Task prompt:
An image-free, verbatim transcription of the records is the expected result.

Collected data entries:
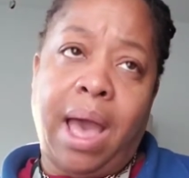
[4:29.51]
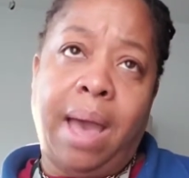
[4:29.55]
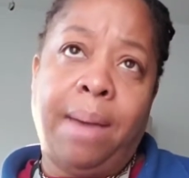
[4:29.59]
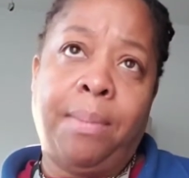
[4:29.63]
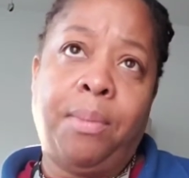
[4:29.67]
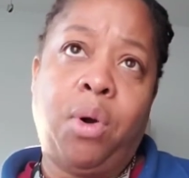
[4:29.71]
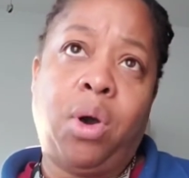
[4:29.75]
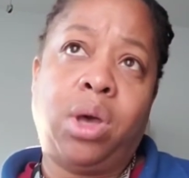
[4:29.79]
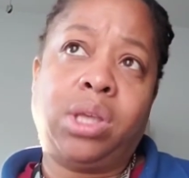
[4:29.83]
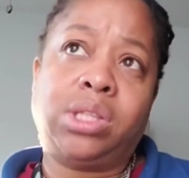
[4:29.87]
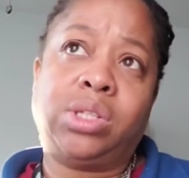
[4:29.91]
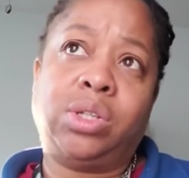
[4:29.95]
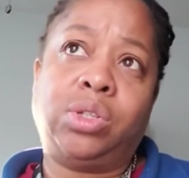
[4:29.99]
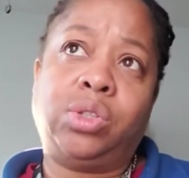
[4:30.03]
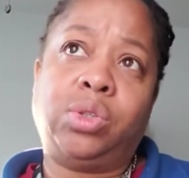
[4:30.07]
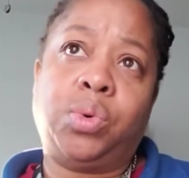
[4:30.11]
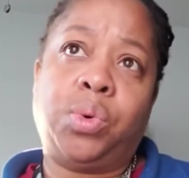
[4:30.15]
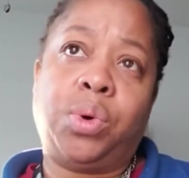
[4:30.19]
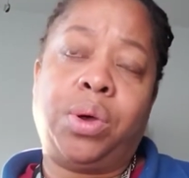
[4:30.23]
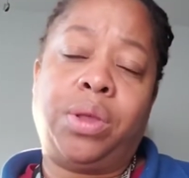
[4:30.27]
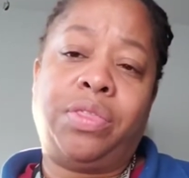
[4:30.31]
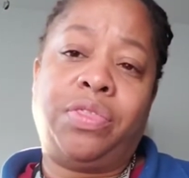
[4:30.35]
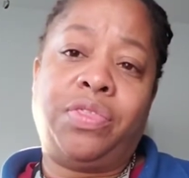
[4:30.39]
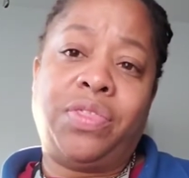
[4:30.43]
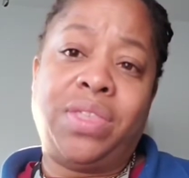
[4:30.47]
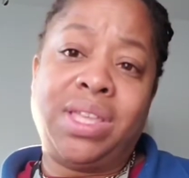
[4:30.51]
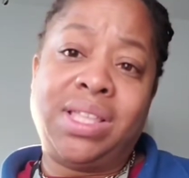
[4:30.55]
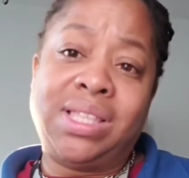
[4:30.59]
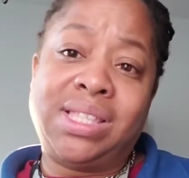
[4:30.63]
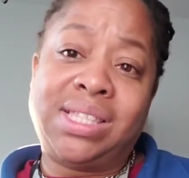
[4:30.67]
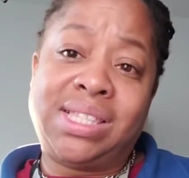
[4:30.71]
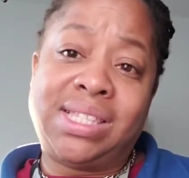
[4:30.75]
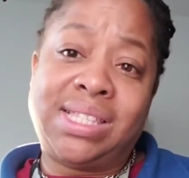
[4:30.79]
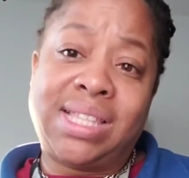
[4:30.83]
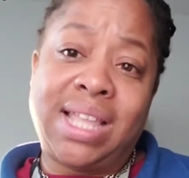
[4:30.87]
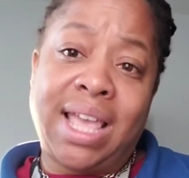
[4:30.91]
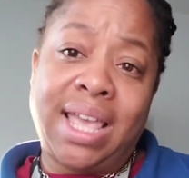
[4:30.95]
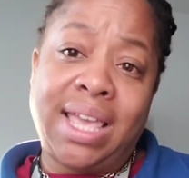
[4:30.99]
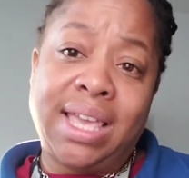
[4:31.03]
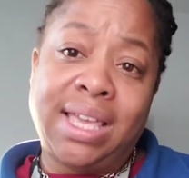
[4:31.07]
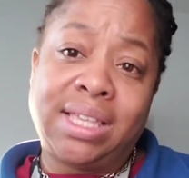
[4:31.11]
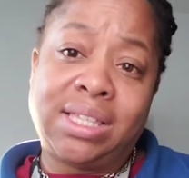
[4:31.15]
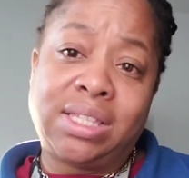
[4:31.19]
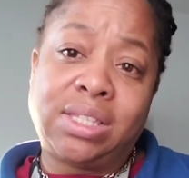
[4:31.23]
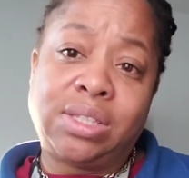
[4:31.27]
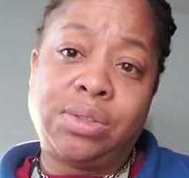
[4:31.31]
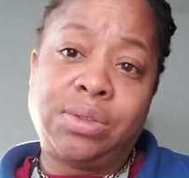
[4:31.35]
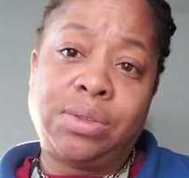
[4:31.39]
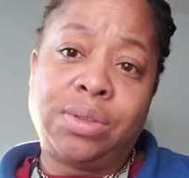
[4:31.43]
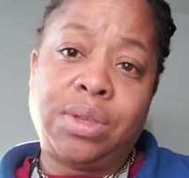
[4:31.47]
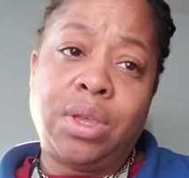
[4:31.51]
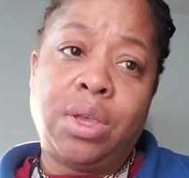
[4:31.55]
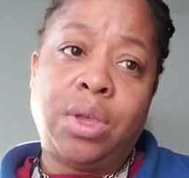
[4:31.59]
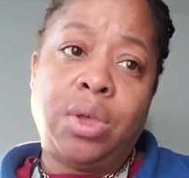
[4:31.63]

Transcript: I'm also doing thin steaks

Response below:
[4:29.51]
[4:29.55]
[4:29.59]
[4:29.63]
[4:29.67]
[4:29.71]
[4:29.75]
[4:29.79]
[4:29.83]
[4:29.87]
[4:29.91]
[4:29.95]
[4:29.99]
[4:30.03]
[4:30.07]
[4:30.11]
[4:30.15]
[4:30.19]
[4:30.23]
[4:30.27]
[4:30.31]
[4:30.35]
[4:30.39]
[4:30.43]
[4:30.47]
[4:30.51]
[4:30.55]
[4:30.59]
[4:30.63]
[4:30.67]
[4:30.71]
[4:30.75]
[4:30.79]
[4:30.83]
[4:30.87]
[4:30.91]
[4:30.95]
[4:30.99]
[4:31.03]
[4:31.07]
[4:31.11]
[4:31.15]
[4:31.19]
[4:31.23]
[4:31.27]
[4:31.31]
[4:31.35]
[4:31.39]
[4:31.43]
[4:31.47]
[4:31.51]
[4:31.55]
[4:31.59]
[4:31.63]

Transcript: I'm also doing thin steaks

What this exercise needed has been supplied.